• TRY IT
Would you retype the lines from the one that holds "[1:48.03-1:49.03]" to the final line of the entries below, both ends included and exactly as written, but without pictures?

• DATA RECORDS
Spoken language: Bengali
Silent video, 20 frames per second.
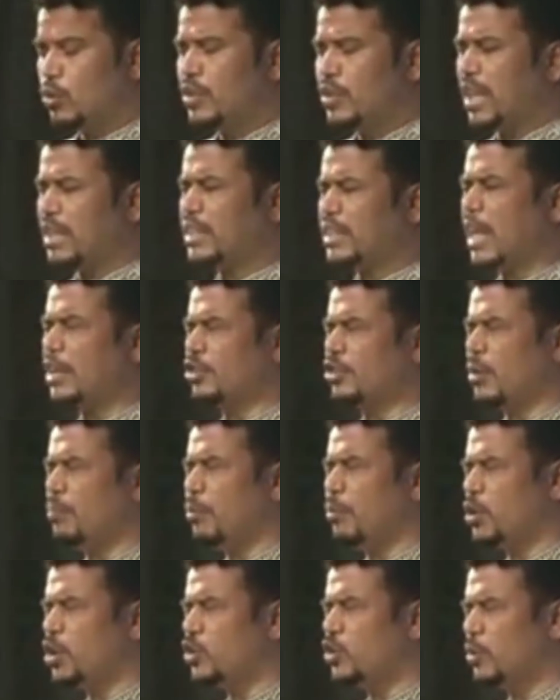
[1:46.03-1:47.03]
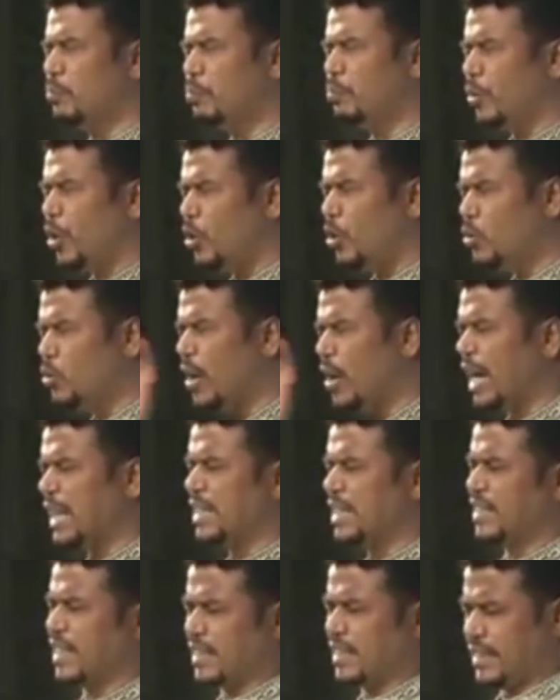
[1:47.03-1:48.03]
তো দাজ্জাল সম্পর্কিত বহু
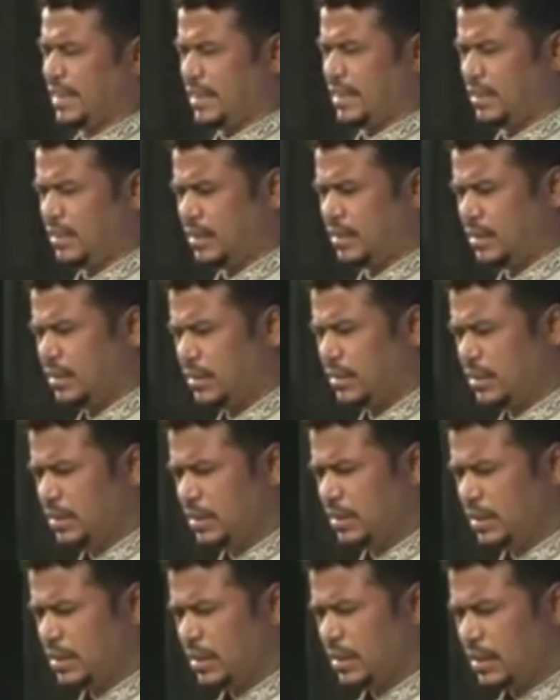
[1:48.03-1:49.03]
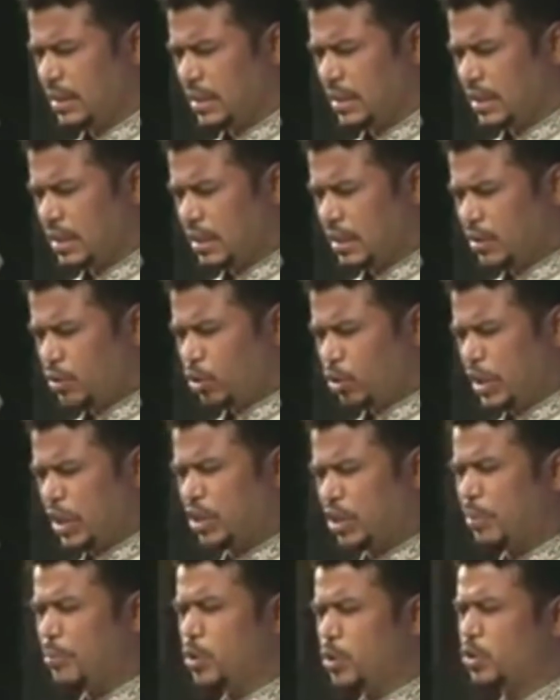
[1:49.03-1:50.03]
হাদিস আছে তো
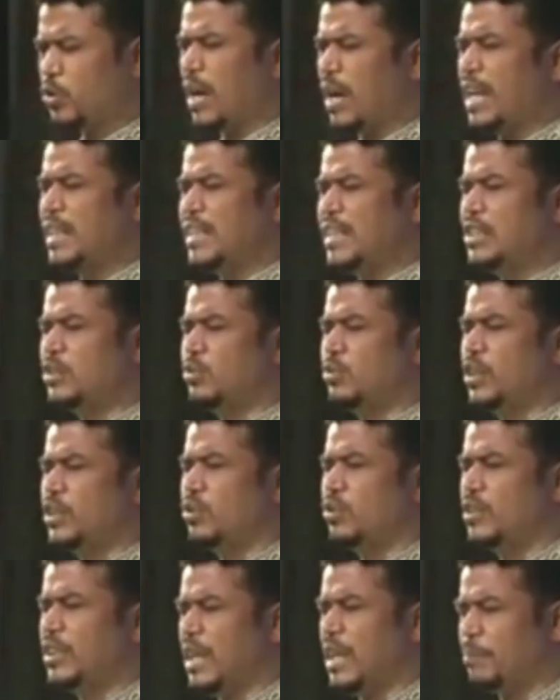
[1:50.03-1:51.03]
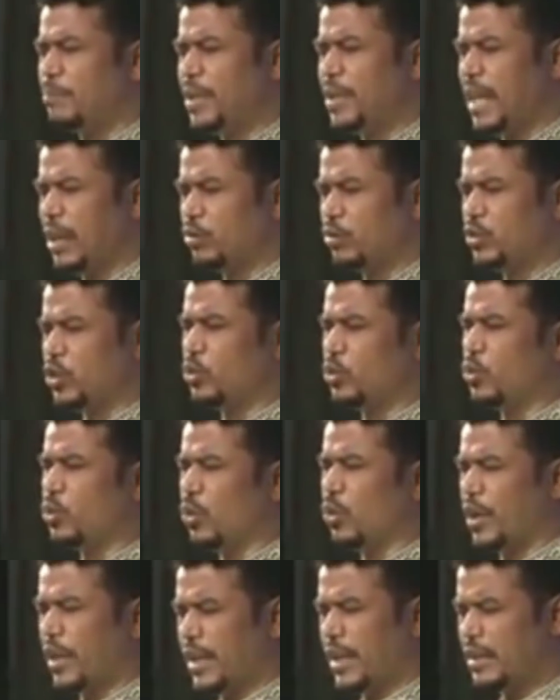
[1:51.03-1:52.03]
সে সমস্ত হাদিসগুলি যদি আপনি একত্রিত
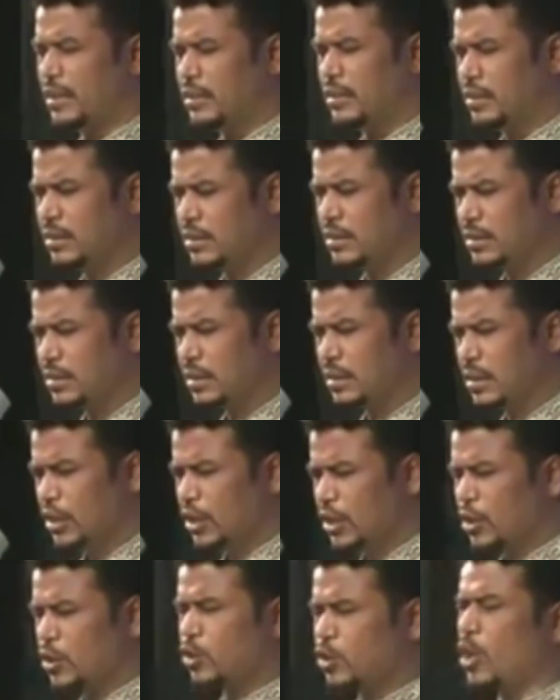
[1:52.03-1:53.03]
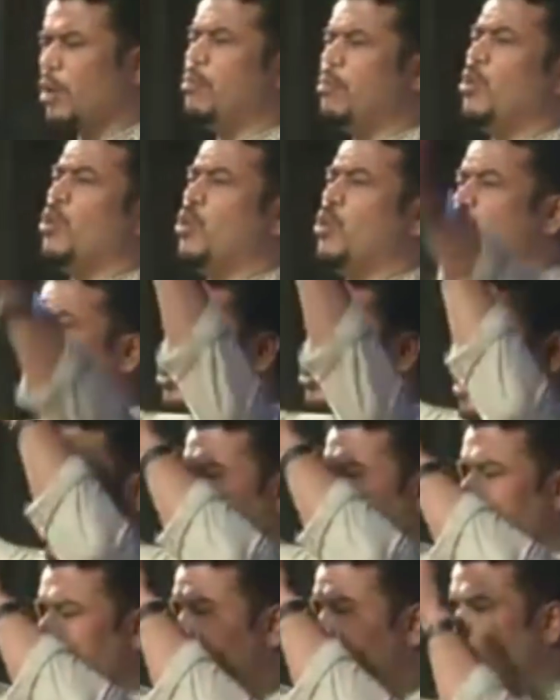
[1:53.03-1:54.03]
করেন সমস্ত
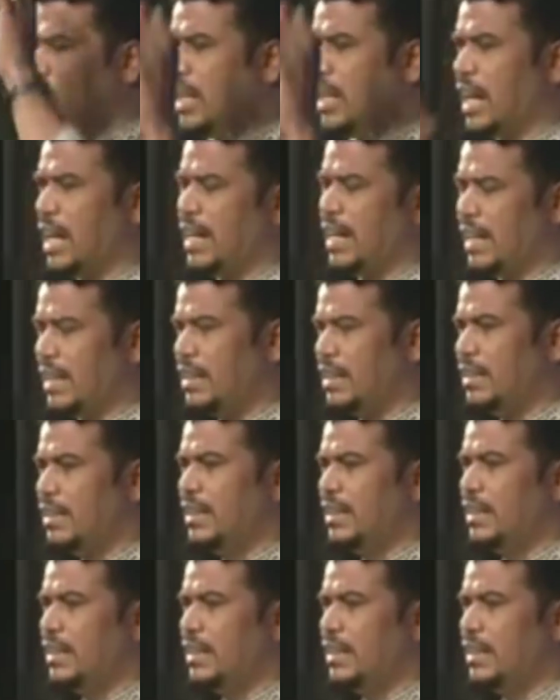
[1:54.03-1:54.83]
হাদিস যদি আনেন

• FINAL ANSWER
[1:48.03-1:49.03]
[1:49.03-1:50.03]
হাদিস আছে তো
[1:50.03-1:51.03]
[1:51.03-1:52.03]
সে সমস্ত হাদিসগুলি যদি আপনি একত্রিত
[1:52.03-1:53.03]
[1:53.03-1:54.03]
করেন সমস্ত
[1:54.03-1:54.83]
হাদিস যদি আনেন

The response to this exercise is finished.